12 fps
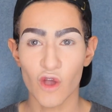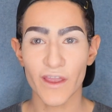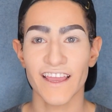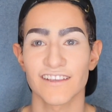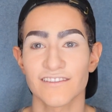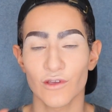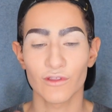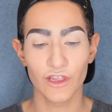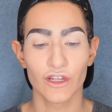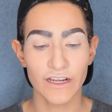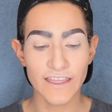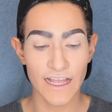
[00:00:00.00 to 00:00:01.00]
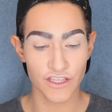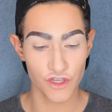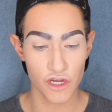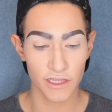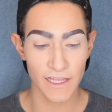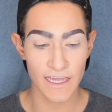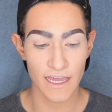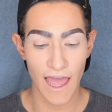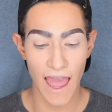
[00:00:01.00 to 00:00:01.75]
Okay, so literally that took like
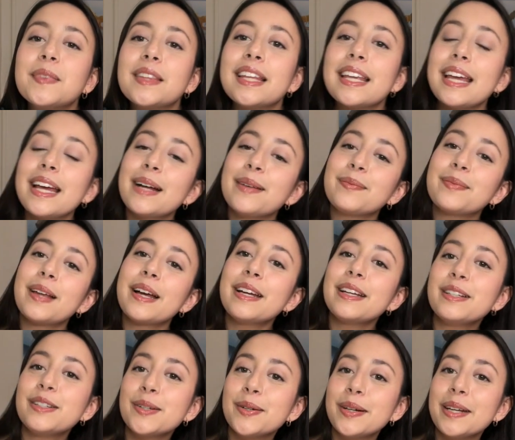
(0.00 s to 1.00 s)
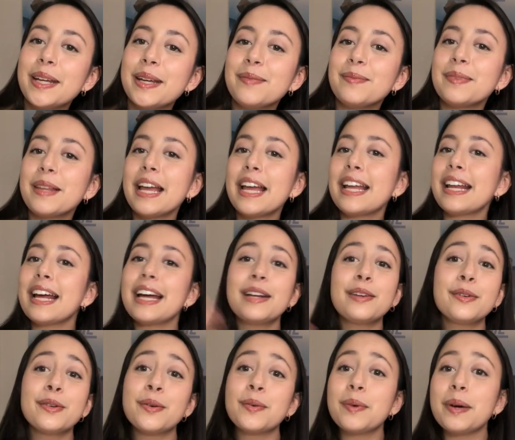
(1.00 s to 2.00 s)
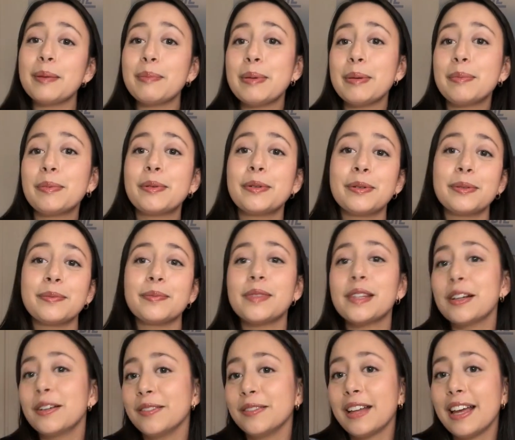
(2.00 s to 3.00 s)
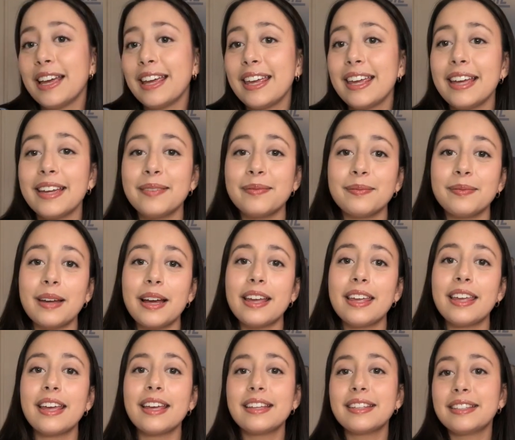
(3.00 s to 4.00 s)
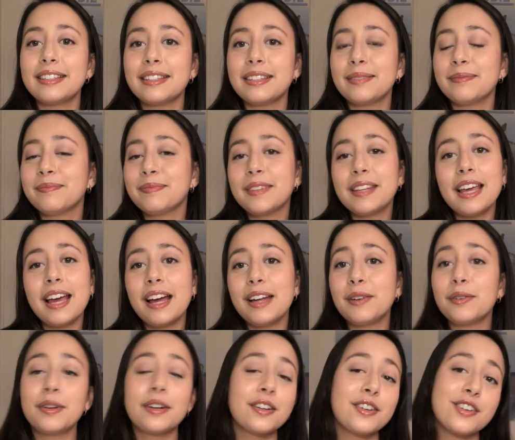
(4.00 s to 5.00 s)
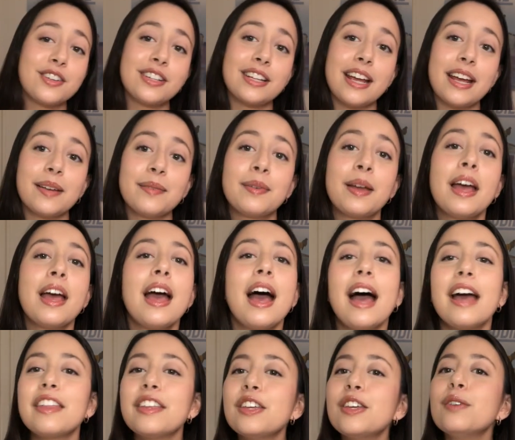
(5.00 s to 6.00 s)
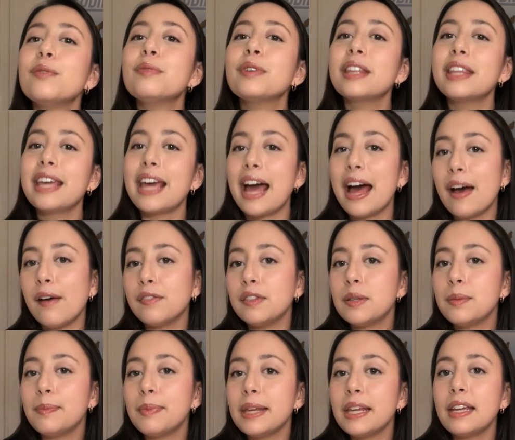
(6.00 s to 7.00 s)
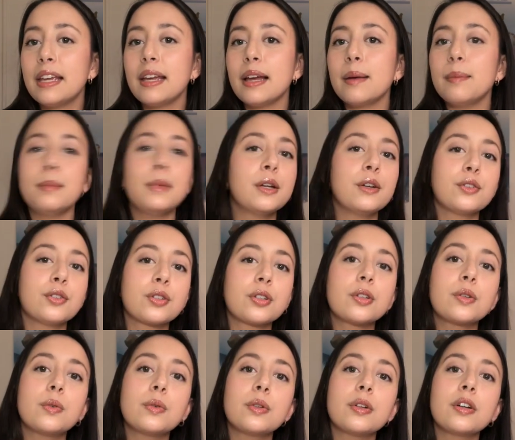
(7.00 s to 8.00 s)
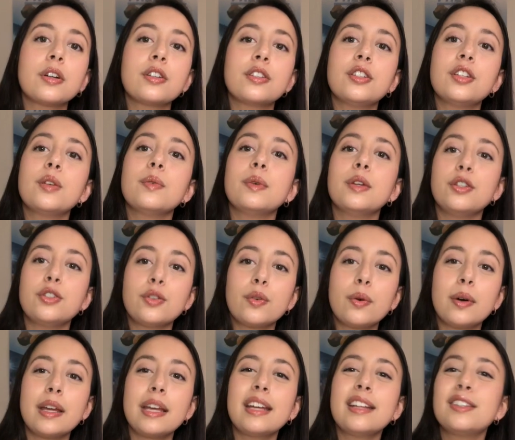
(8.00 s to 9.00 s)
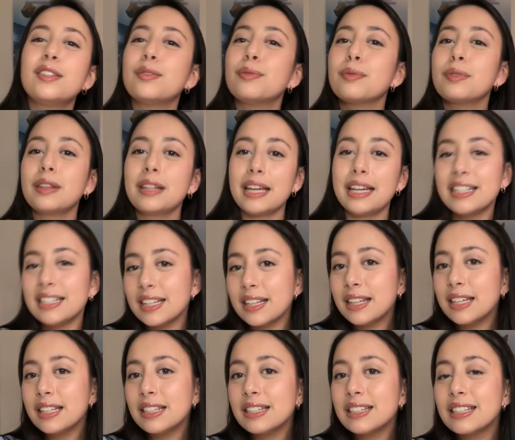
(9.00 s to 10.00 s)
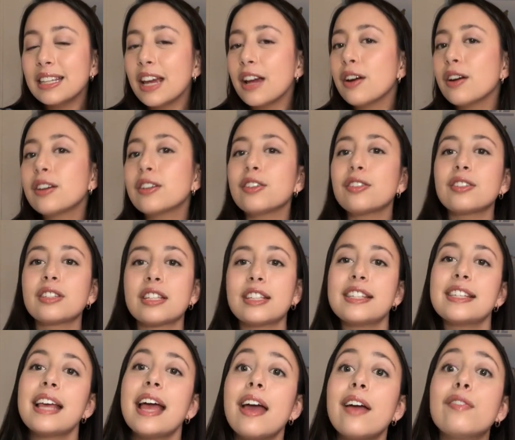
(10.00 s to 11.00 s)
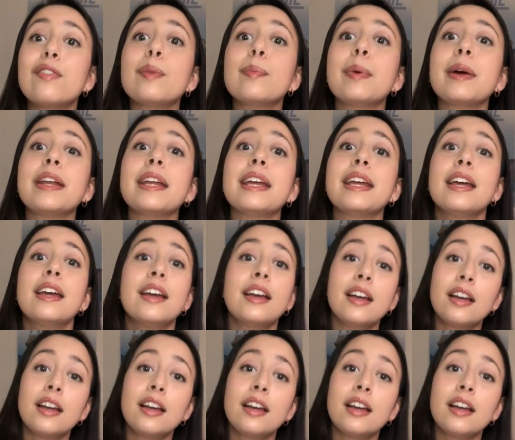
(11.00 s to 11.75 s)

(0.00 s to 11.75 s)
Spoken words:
Yeah, I enjoyed it. And I don't know why people don't like it. I guess, yeah, I don't understand. I think you really have to be a middle schooler to enjoy it, to relate to these characters, because everybody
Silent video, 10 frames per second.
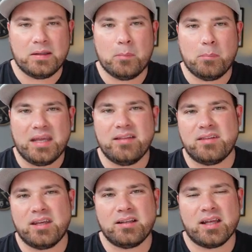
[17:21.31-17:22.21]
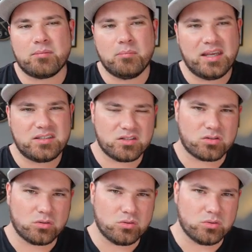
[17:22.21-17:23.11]
The main thing that makes it
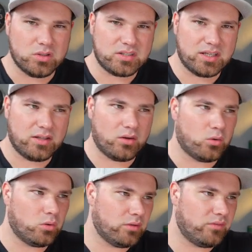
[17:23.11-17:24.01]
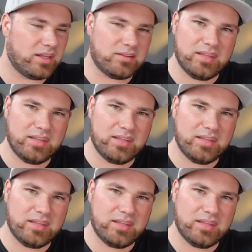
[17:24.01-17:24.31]
so cool is that all of that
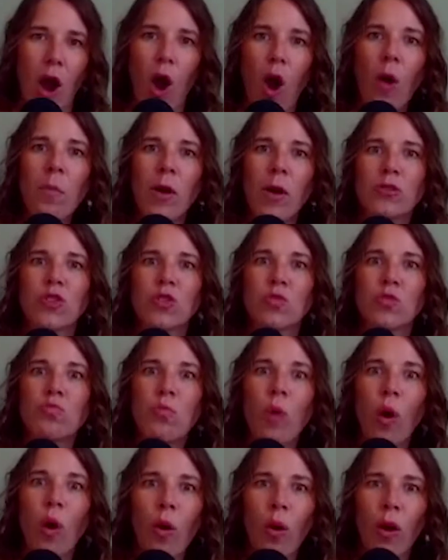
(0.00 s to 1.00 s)
almost
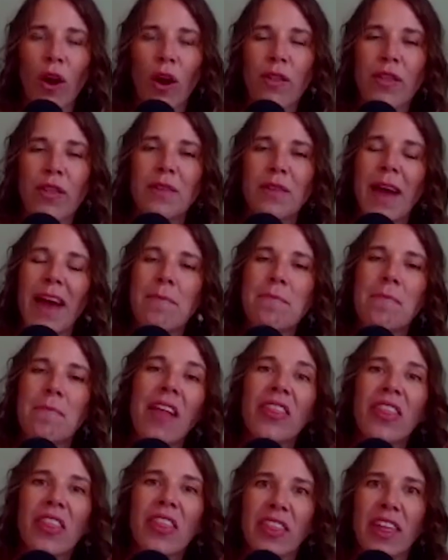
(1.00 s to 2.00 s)
more than my
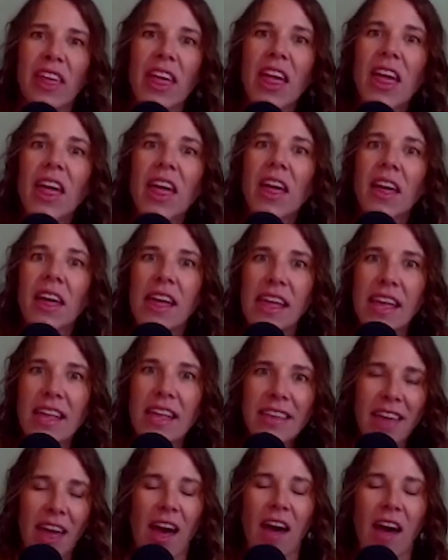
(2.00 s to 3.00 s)
monthly
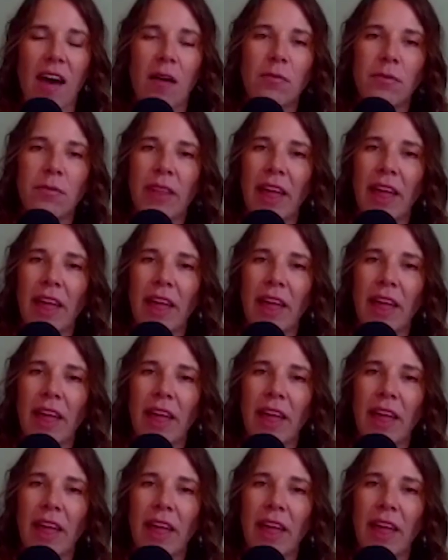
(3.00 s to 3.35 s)
income?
- - - - - - -
EXERCISE DIRECTIONS:
Output the data verbatim, images excluded.

WRITTEN REPLY:
12 fps
[00:00:00.00 to 00:00:01.00]
[00:00:01.00 to 00:00:01.75]
Okay, so literally that took like
(0.00 s to 1.00 s)
(1.00 s to 2.00 s)
(2.00 s to 3.00 s)
(3.00 s to 4.00 s)
(4.00 s to 5.00 s)
(5.00 s to 6.00 s)
(6.00 s to 7.00 s)
(7.00 s to 8.00 s)
(8.00 s to 9.00 s)
(9.00 s to 10.00 s)
(10.00 s to 11.00 s)
(11.00 s to 11.75 s)

(0.00 s to 11.75 s)
Spoken words:
Yeah, I enjoyed it. And I don't know why people don't like it. I guess, yeah, I don't understand. I think you really have to be a middle schooler to enjoy it, to relate to these characters, because everybody
Silent video, 10 frames per second.
[17:21.31-17:22.21]
[17:22.21-17:23.11]
The main thing that makes it
[17:23.11-17:24.01]
[17:24.01-17:24.31]
so cool is that all of that
(0.00 s to 1.00 s)
almost
(1.00 s to 2.00 s)
more than my
(2.00 s to 3.00 s)
monthly
(3.00 s to 3.35 s)
income?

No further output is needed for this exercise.